Migration légale: la Commission demande à la SLOVÉNIE d'assurer la mise en œuvre correcte de la directive sur le permis unique

La Commission a décidé aujourd'hui d'ouvrir une procédure d'infraction en envoyant à la Slovénie une lettre de mise en demeure, au motif que ce pays n'assure pas l'égalité de traitement des travailleurs de pays tiers prévue dans la directive sur le permis unique (directive 2011/98/UE). Conçue pour faciliter la migration légale, cette directive introduit des procédures simplifiées et un socle commun de droits applicables aux travailleurs issus de pays tiers. Cette réglementation de l'UE garantit que les travailleurs de pays tiers bénéficient de prestations analogues à celles des ressortissants des États membres de l'Union en ce qui concerne les conditions de travail, les retraites, la sécurité sociale et l'accès aux services publics. La législation slovène constitue une mise en œuvre incorrecte des dispositions relatives au droit à l'égalité de traitement en matière de prestations familiales, en ce qu'elle exige que les titulaires d'un permis unique aient obtenu un droit de séjour permanent pour avoir accès à ces prestations.
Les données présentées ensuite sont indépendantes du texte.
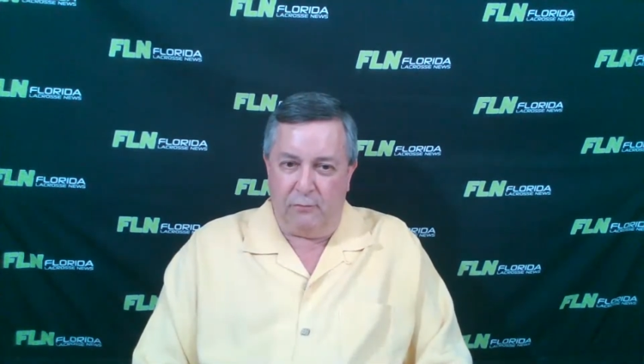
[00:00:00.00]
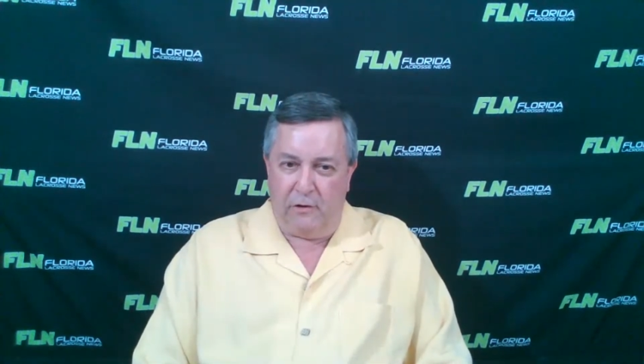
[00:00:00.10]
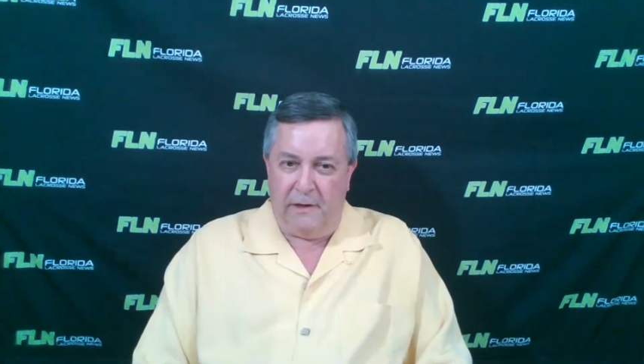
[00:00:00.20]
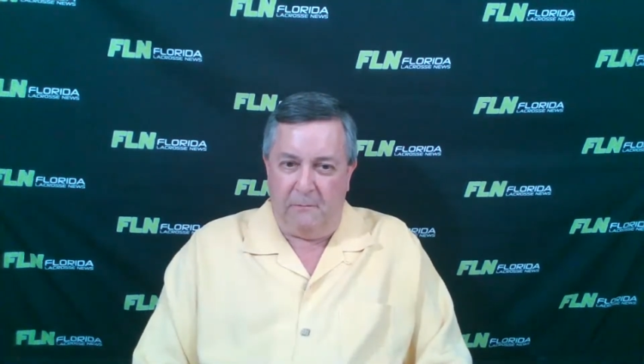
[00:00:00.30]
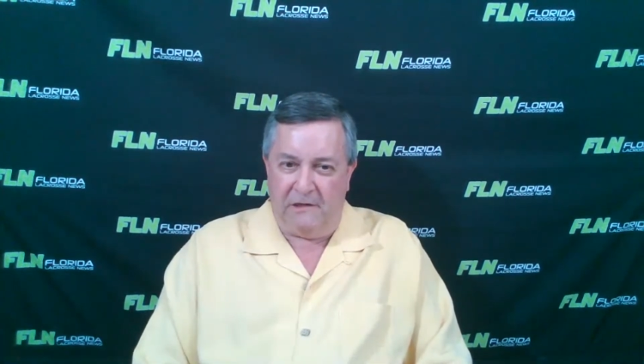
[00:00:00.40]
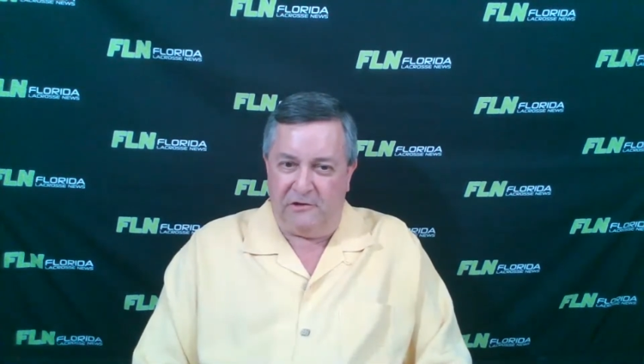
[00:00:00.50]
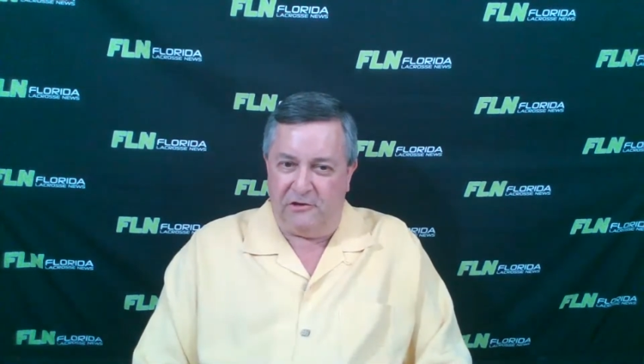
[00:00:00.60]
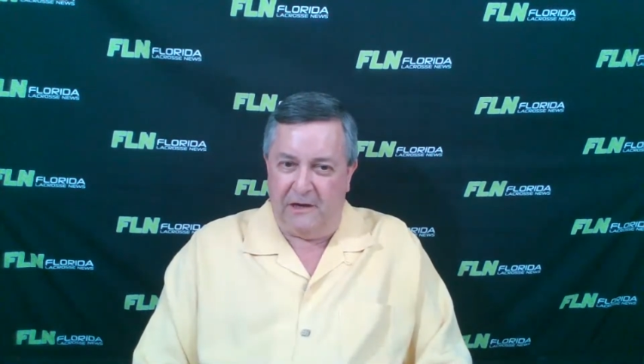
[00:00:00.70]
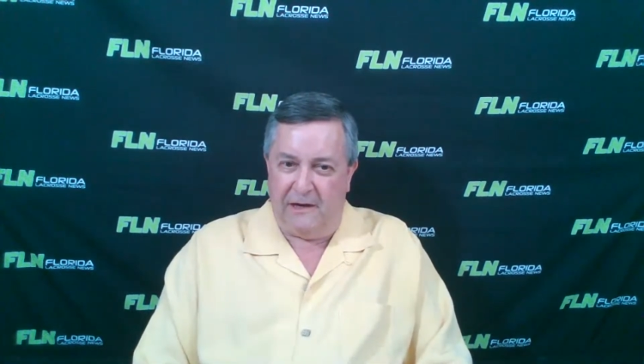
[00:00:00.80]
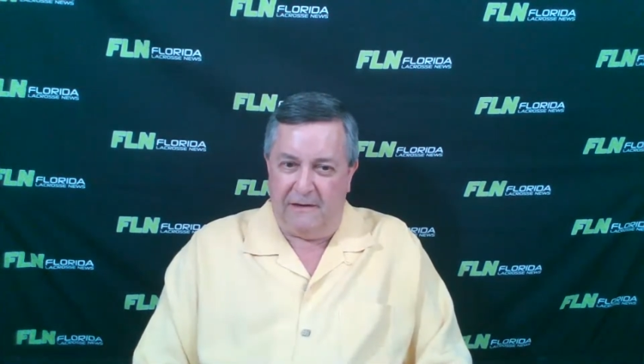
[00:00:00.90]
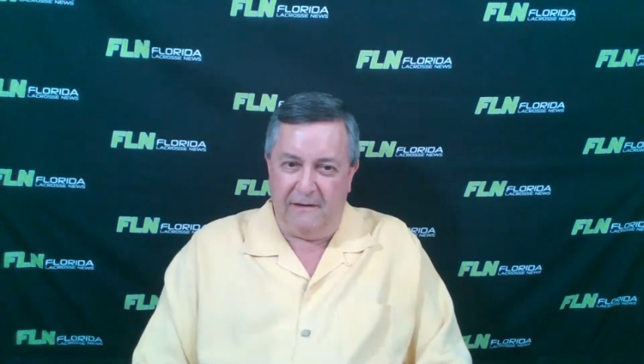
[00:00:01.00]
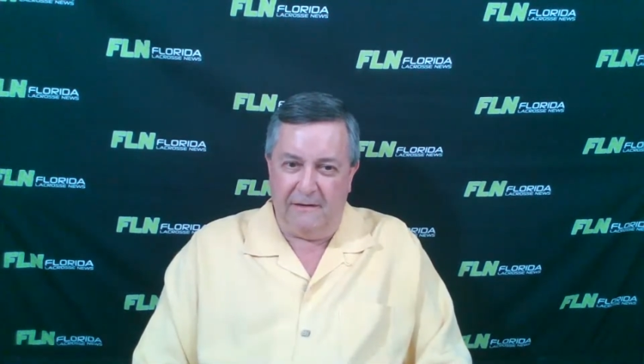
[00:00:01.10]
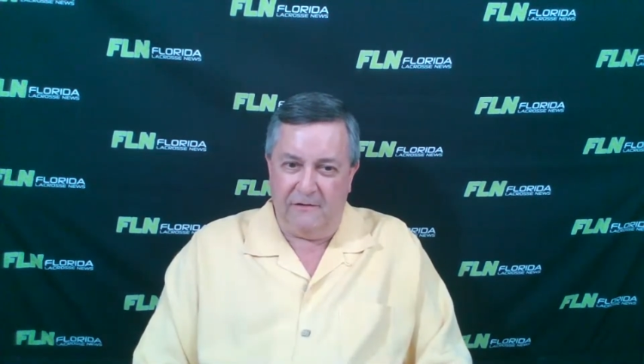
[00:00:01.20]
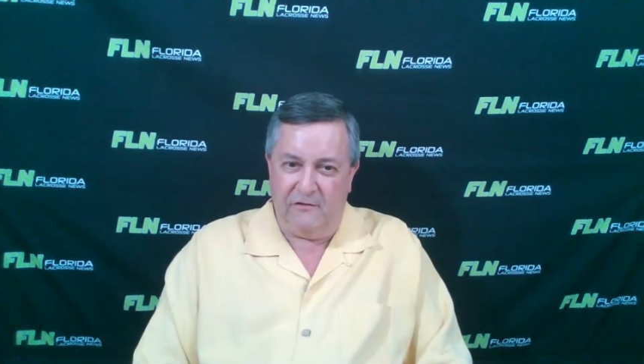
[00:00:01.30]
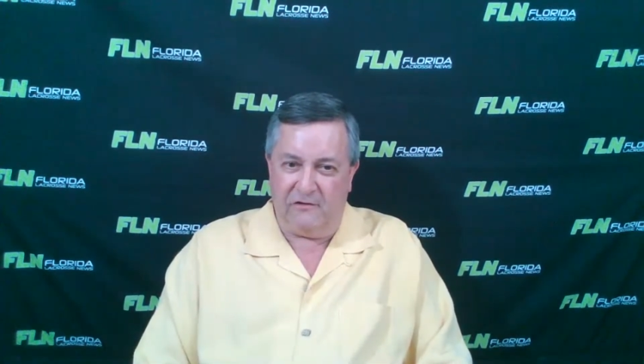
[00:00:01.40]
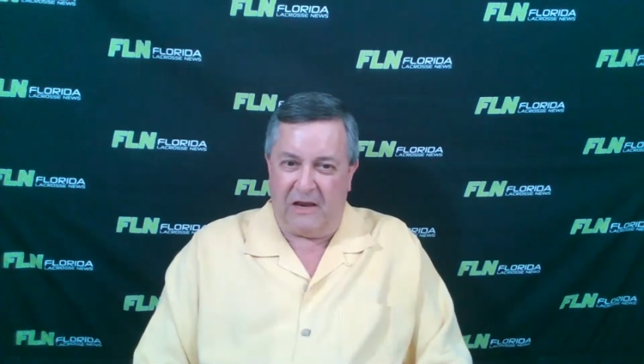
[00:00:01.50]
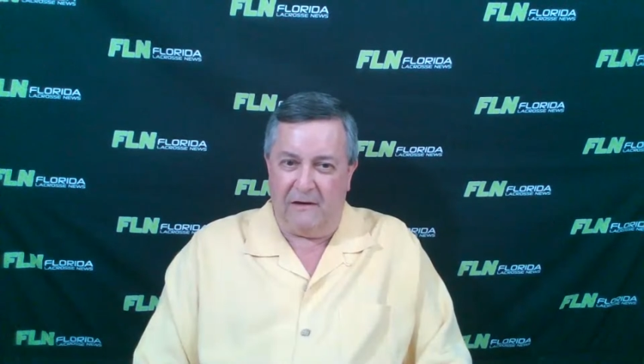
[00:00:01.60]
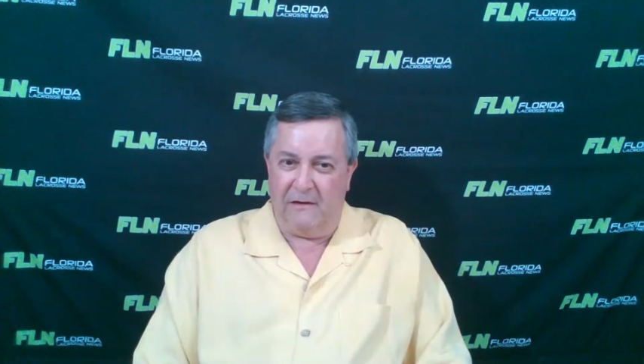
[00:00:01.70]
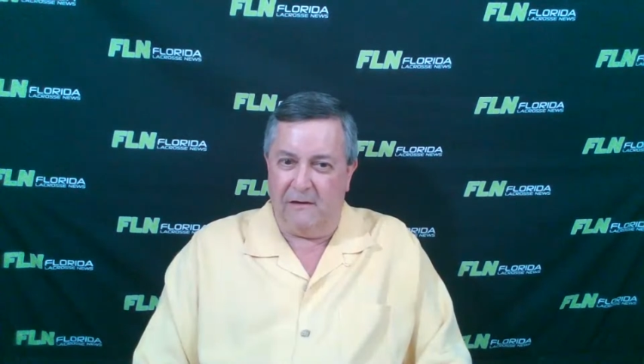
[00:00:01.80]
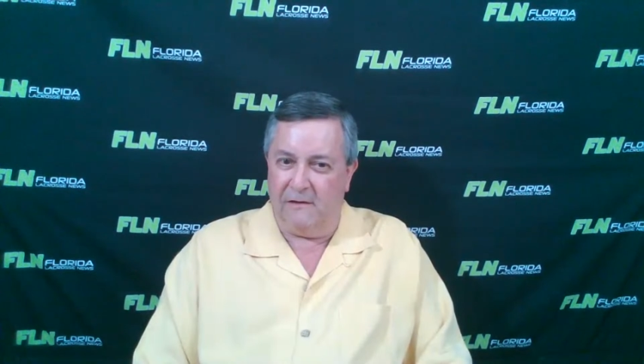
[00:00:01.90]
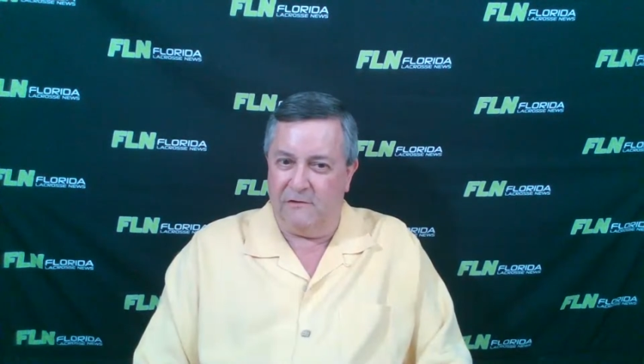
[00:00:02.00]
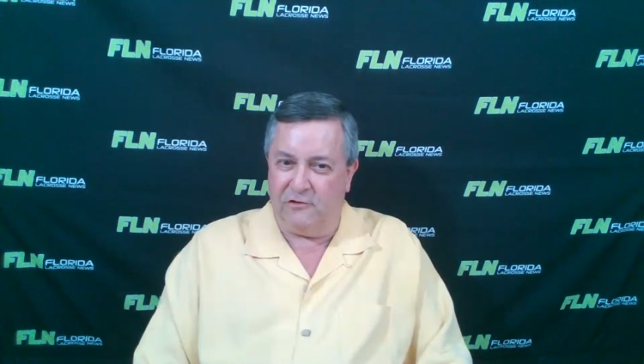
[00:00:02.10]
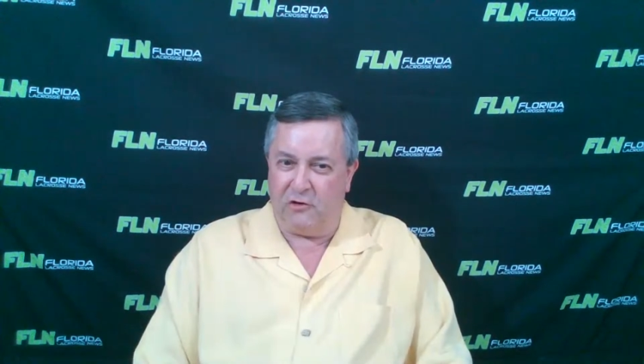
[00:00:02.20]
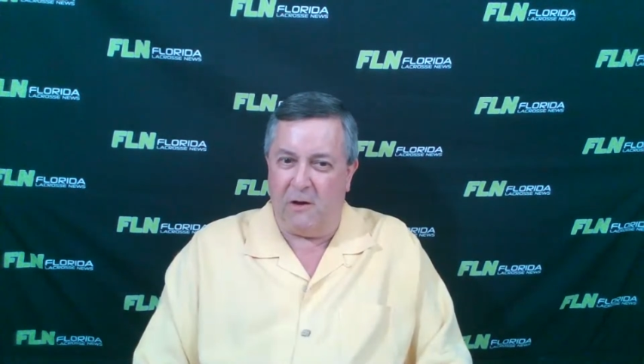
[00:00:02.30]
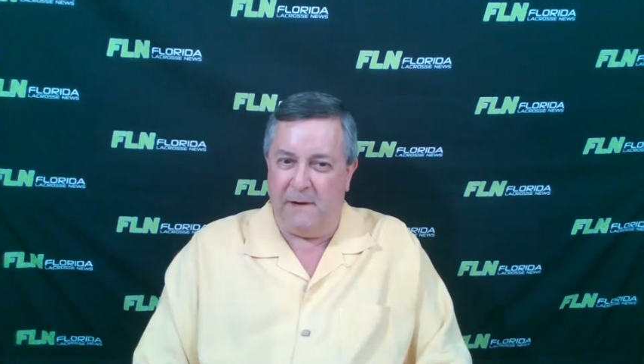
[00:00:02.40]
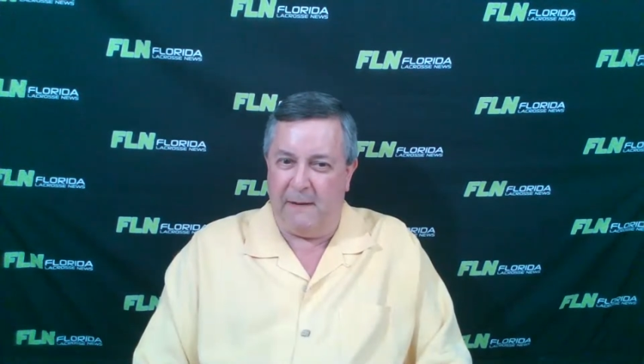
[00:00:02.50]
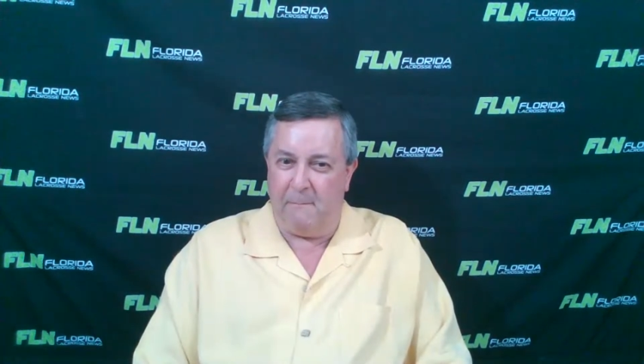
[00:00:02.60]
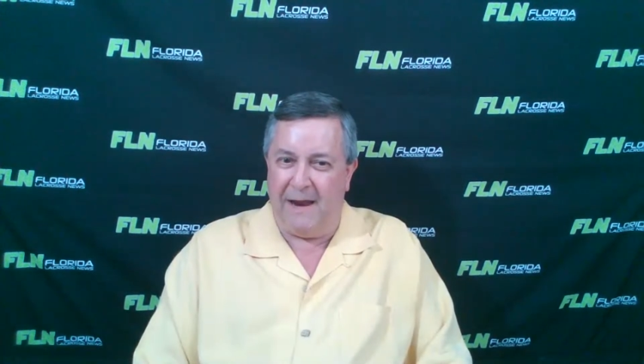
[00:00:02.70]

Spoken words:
pretty much sharpening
Cette obligation ne s'applique pas aux ressortissants slovènes. De même, en ce qui concerne l'exportation des droits à pension, la Slovénie permet le versement de pensions à ses propres ressortissants vivant à l'étranger, tout en restreignant l'exercice de ce droit par les travailleurs de pays tiers. La Slovénie dispose à présent de deux mois pour répondre aux arguments avancés par la Commission. À défaut, la Commission pourrait décider de lui adresser un avis motivé.